Geschichtsunterricht

Ohne Neutralität hätte es für Österreich 1955 keinen Staatsvertrag gegeben, ohne Neutralität wäre das Land damals nicht wieder ein souveräner Staat geworden. Am 15.Mai wurde der Staatsvertrag unterzeichnet. “Österreich ist frei”, rief Kanzler Leopold Figl vom Balkon des Schlosses Belvedere. In Österreich zogen die alliierten Besatzungsmächte ab. In Deutschland blieben diese bis zum Fall der Berliner Mauer 1989. Lange 34 Jahre später.

Internationale Bedeutung erhielt das kleine Österreich erst wieder unter dem klugen und weitsichtigen Bundeskanzler Bruno Kreisky. Kreisky holte die UN und andere internationale Organisationen in Österreichs Hauptstadt Wien, Kreisky erkannte als erster Regierungschef auch die palästinensischen Politiker als Vertreter einer politischen Macht an. Dies auch in der Hoffnung auf eine friedvolle Lösung des Israel-Konflikts.
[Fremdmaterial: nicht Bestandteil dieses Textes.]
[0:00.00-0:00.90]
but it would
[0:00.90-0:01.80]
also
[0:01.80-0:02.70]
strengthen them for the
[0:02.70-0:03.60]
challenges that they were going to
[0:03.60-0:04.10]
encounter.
Im Jahr des Falls der Berliner Mauer und damit des beginnenden Endes der Sowjetunion war Österreichs heutiger Bundeskanzler Kurz gerade einmal drei Jahre alt. Offenbar hat der schulische Geschichtsunterricht keinen bleibenden Eindruck beim damaligen Schüler Kurz hinterlassen oder Interesse an historischem Wissen geweckt.

Hämische Kommentare

Schade. So erweckt er nun den Eindruck, nicht der Republik Österreich, sondern nur seinen persönlichen Anliegen zu dienen. Auch die nichtösterreichischen Medien sparen nicht mit hämischen Kommentaren. Da hilft auch nicht der mehr oder minder private Medien-Freiheitspreis, den das CSU-nahe Verlegerehepaar Weimer am 11. Mai in München zur Gaudi vieler Medien dem österreichischen Bundeskanzler verliehen hat. Als Brückenbauer und begabter Kommunikator. Anders gesagt: Der Lack des Sebastian Kurz währte nicht allzu lang, das “Good Boy”-Image ist bereits arg angekratzt.
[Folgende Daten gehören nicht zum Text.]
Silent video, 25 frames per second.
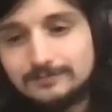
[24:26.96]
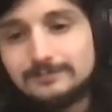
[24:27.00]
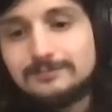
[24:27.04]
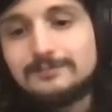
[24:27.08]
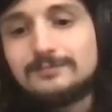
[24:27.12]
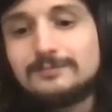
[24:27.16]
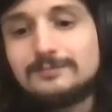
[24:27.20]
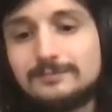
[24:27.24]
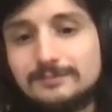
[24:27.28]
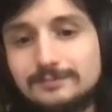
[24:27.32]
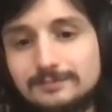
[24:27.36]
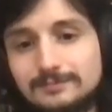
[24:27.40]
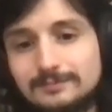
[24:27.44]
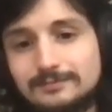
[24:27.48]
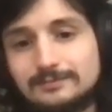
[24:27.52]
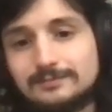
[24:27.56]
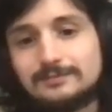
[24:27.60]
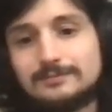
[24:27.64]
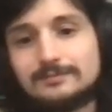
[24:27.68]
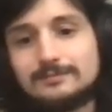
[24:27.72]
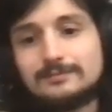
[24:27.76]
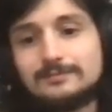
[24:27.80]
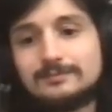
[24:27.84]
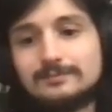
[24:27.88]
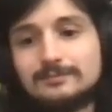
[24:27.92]

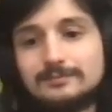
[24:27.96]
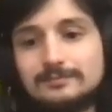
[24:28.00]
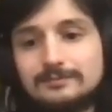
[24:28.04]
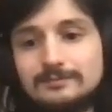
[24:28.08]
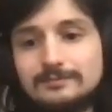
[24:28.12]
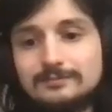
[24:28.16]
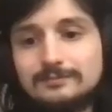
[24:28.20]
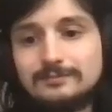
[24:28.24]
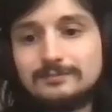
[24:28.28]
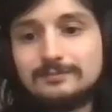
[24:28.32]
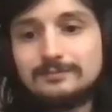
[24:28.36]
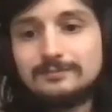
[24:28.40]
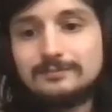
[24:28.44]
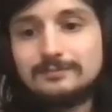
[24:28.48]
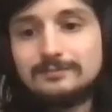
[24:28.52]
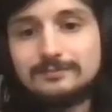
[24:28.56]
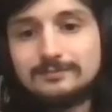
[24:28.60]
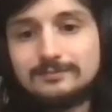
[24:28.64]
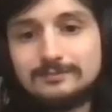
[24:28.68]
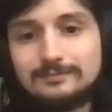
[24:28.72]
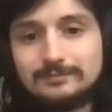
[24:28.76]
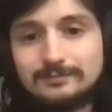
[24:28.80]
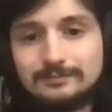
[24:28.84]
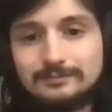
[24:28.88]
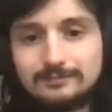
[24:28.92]

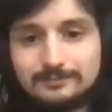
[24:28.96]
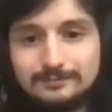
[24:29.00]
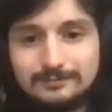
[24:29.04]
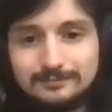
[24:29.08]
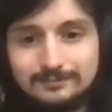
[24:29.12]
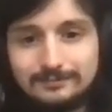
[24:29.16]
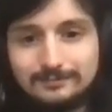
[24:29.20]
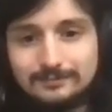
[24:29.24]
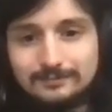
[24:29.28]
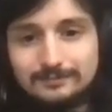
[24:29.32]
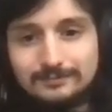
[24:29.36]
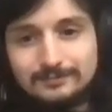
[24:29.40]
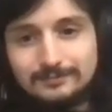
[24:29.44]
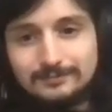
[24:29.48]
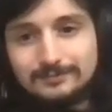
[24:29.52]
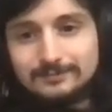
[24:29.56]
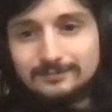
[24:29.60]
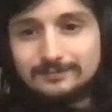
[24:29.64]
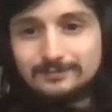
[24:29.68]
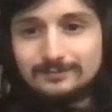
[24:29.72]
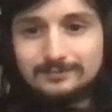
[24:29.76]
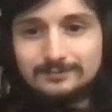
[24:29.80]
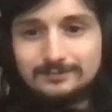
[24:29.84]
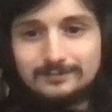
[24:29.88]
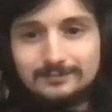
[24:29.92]

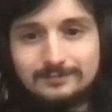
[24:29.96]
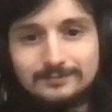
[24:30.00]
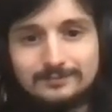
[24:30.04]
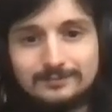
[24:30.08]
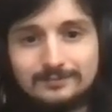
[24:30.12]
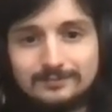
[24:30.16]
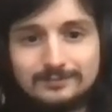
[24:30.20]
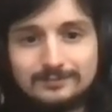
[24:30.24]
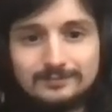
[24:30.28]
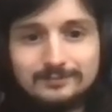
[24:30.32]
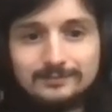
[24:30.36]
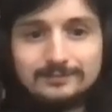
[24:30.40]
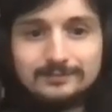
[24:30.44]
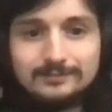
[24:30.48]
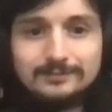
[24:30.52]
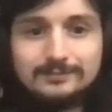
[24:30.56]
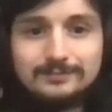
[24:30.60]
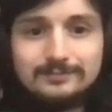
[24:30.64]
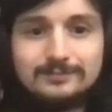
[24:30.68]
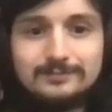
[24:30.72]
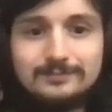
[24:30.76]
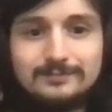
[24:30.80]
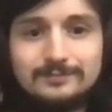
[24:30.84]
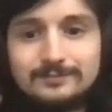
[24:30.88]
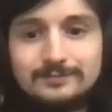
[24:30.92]

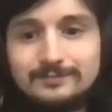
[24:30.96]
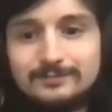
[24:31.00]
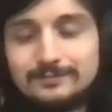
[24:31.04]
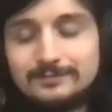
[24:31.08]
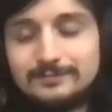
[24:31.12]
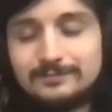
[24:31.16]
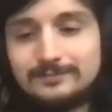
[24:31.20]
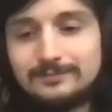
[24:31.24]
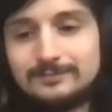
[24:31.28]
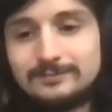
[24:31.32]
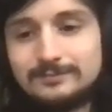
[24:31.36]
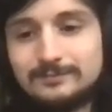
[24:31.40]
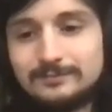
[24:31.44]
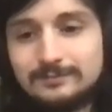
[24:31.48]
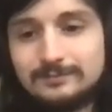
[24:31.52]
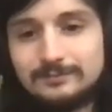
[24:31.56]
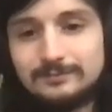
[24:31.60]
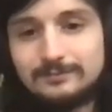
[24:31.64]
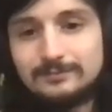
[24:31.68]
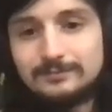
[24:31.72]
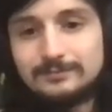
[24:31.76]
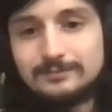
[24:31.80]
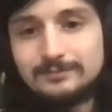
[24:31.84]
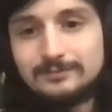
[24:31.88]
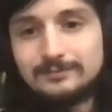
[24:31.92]

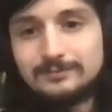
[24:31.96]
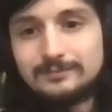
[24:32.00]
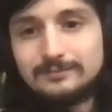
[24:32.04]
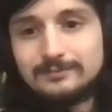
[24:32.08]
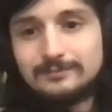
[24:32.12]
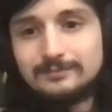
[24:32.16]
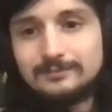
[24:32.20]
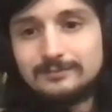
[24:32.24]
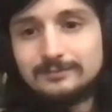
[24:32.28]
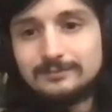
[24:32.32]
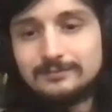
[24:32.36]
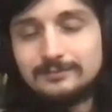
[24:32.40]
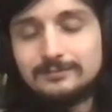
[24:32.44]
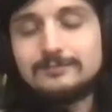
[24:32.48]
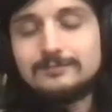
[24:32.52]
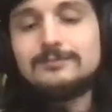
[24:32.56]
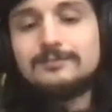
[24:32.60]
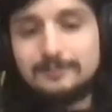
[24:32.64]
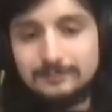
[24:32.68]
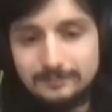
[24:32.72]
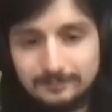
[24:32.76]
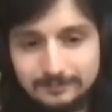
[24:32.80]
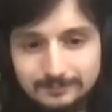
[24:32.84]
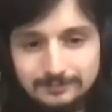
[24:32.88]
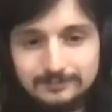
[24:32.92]
(silent)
Um dies auszubügeln, hier vielleicht ein Vorschlag: Auf Bundeskanzleramt und Außenministerium wird je eine Flagge gehisst mit folgender Message: Wider Rassismus jedweder Art. So jedenfalls könnte das von Kurz derzeit ramponierte Image Österreichs als neutraler Begegnungsort für die Lösung politischer Konflikte wieder positiv wahrgenommen und in Anspruch genommen werden.

Es hat, um nochmals den Bundespräsidenten zu zitieren, alles seine Vorgeschichte. Auch der Terrorakt am 2. November 2020 nahe der Synagoge in der Wiener Innenstadt. Mit der notwendigen Aufmerksamkeit des Innenministeriums hätte dieser vermieden werden können. Am 14. Mai parlierte Sebastian Kurz im Rahmen des “Christchurch Calls” mit Frankreichs Präsidenten Emmanuel Macron und Neuseelands Premierministerin Jacinda Ardern per Videoschaltung über islamistischen Terror und politischen Islam. Über die neonazistische Demonstration unweit des ehemaligen Konzentrationslager Mauthausen sprach Kurz nicht. Die Medien berichteten.